We publish courtesy of The National Jeweler

London—Pieces from a renowned collection of jewelry once owned by Wallis Simpson, the infamous Duchess of Windsor, will hit the auction block at Sotheby’s in late November. But first, the jewels are embarking on an international tour.

Included among the touring items are a number of Cartier creations, a jeweled Van Cleef & Arpels purse and a series of silver items and medals that were once property of Edward VIII. The pieces are currently on display in London and will move on to Hong Kong, Moscow, New York and Geneva before a Nov. 30 auction, where they are expected to fetch around $4.7 million.

The Sotheby’s auction will mark the first time the Duchess of Windsor jewels have returned to market in 23 years, back when the auction house sold the items as part of an auction that fetched $50 million.

The collection is renowned both for its exquisite jewels from the great European jewelry houses, as well as for the story that they tell of a romance that led Edward VIII, who became king in 1936, to abdicate the throne of Great Britain.

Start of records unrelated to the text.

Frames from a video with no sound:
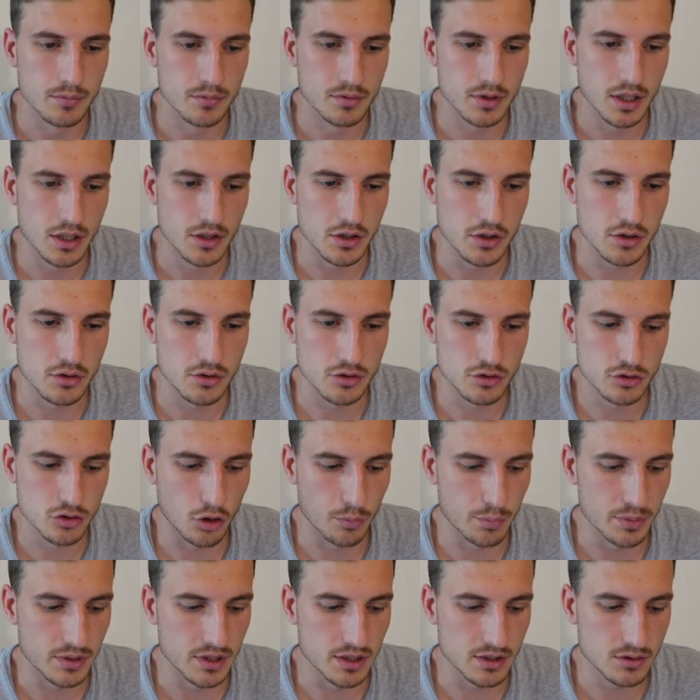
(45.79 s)
Then you can just
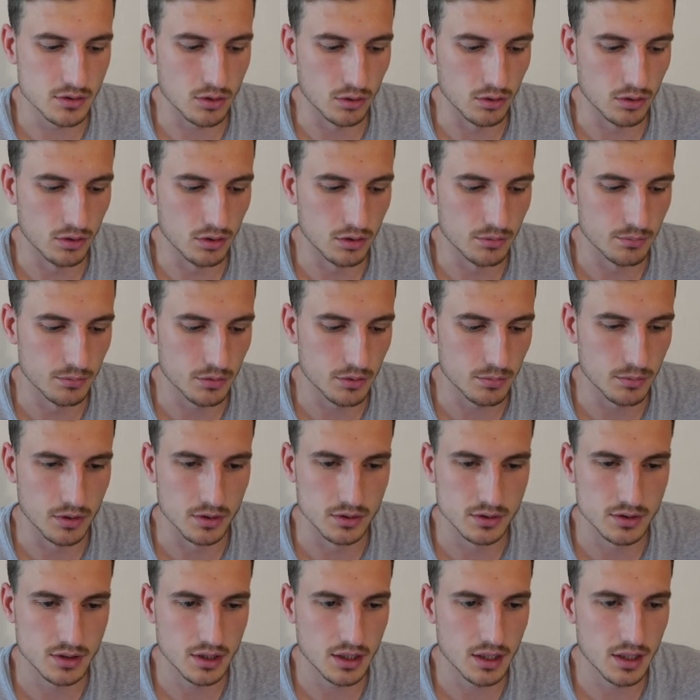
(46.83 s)
copy this column,
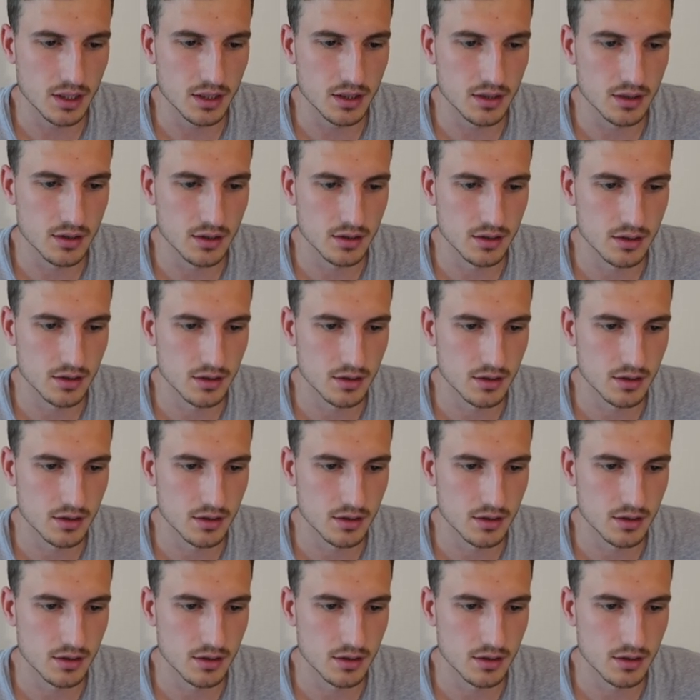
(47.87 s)
Command C.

An American socialite, Simpson was once divorced and married a second time when she began a relationship with Edward VIII, then Prince of Wales. Months into his reign as king, Edward caused a national scandal, declaring that he would give up the throne to marry the now twice-divorced Simpson.

The pair became the Duke and Duchess of Windsor, and the jewelry they commissioned over the years illustrates key events in their historic relationship. Included among the auction pieces are a Cartier onyx and diamond panther bracelet designed in 1952; a flamingo brooch featuring rubies, sapphires, emeralds, citrines and diamonds, bought in 1940; and a number of inscribed designs.

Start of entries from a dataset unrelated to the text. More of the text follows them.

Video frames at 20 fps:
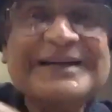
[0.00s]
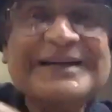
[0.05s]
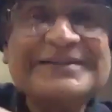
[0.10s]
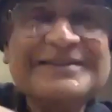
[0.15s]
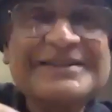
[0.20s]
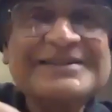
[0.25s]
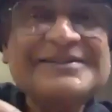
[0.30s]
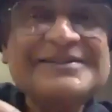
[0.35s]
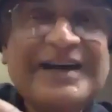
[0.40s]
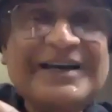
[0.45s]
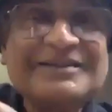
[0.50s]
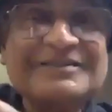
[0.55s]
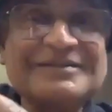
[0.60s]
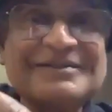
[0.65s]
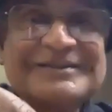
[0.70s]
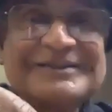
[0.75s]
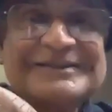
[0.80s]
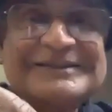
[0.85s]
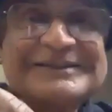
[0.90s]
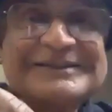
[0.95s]
at this height.
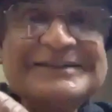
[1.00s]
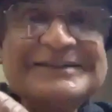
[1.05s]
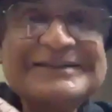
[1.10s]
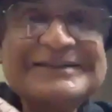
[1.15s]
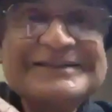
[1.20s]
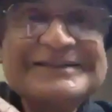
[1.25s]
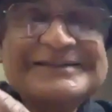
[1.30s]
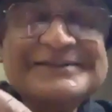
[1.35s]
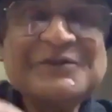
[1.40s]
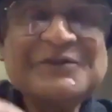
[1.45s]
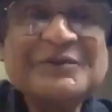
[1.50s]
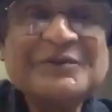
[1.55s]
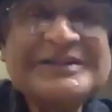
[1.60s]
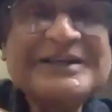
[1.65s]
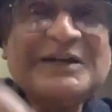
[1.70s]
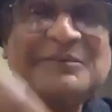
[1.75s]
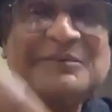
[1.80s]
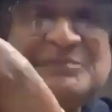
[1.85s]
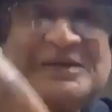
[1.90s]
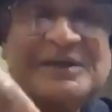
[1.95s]
So
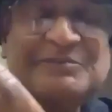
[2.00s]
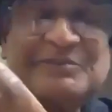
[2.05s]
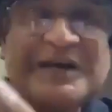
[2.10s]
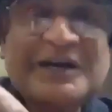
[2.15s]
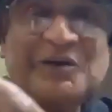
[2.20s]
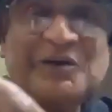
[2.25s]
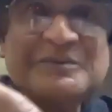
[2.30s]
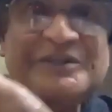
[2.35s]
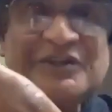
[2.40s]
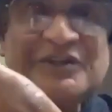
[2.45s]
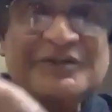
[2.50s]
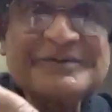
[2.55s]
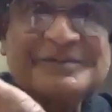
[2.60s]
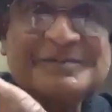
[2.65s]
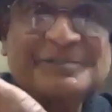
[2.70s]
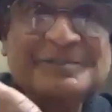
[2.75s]
it can be a barometer.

A heart-shaped emerald, ruby and diamond brooch by Cartier features the initials “W.E.,” for “Wallis and Edward,” and commemorates the pair’s 20th wedding anniversary. Another Cartier diamond bracelet is studded with nine gem-set Latin crosses, each representing special moments in Simpson’s life from 1934 to 1944.

Today, the Duchess of Windsor jewels remain the most valuable single-owner jewelry collection ever sold, Sotheby’s said in a media release.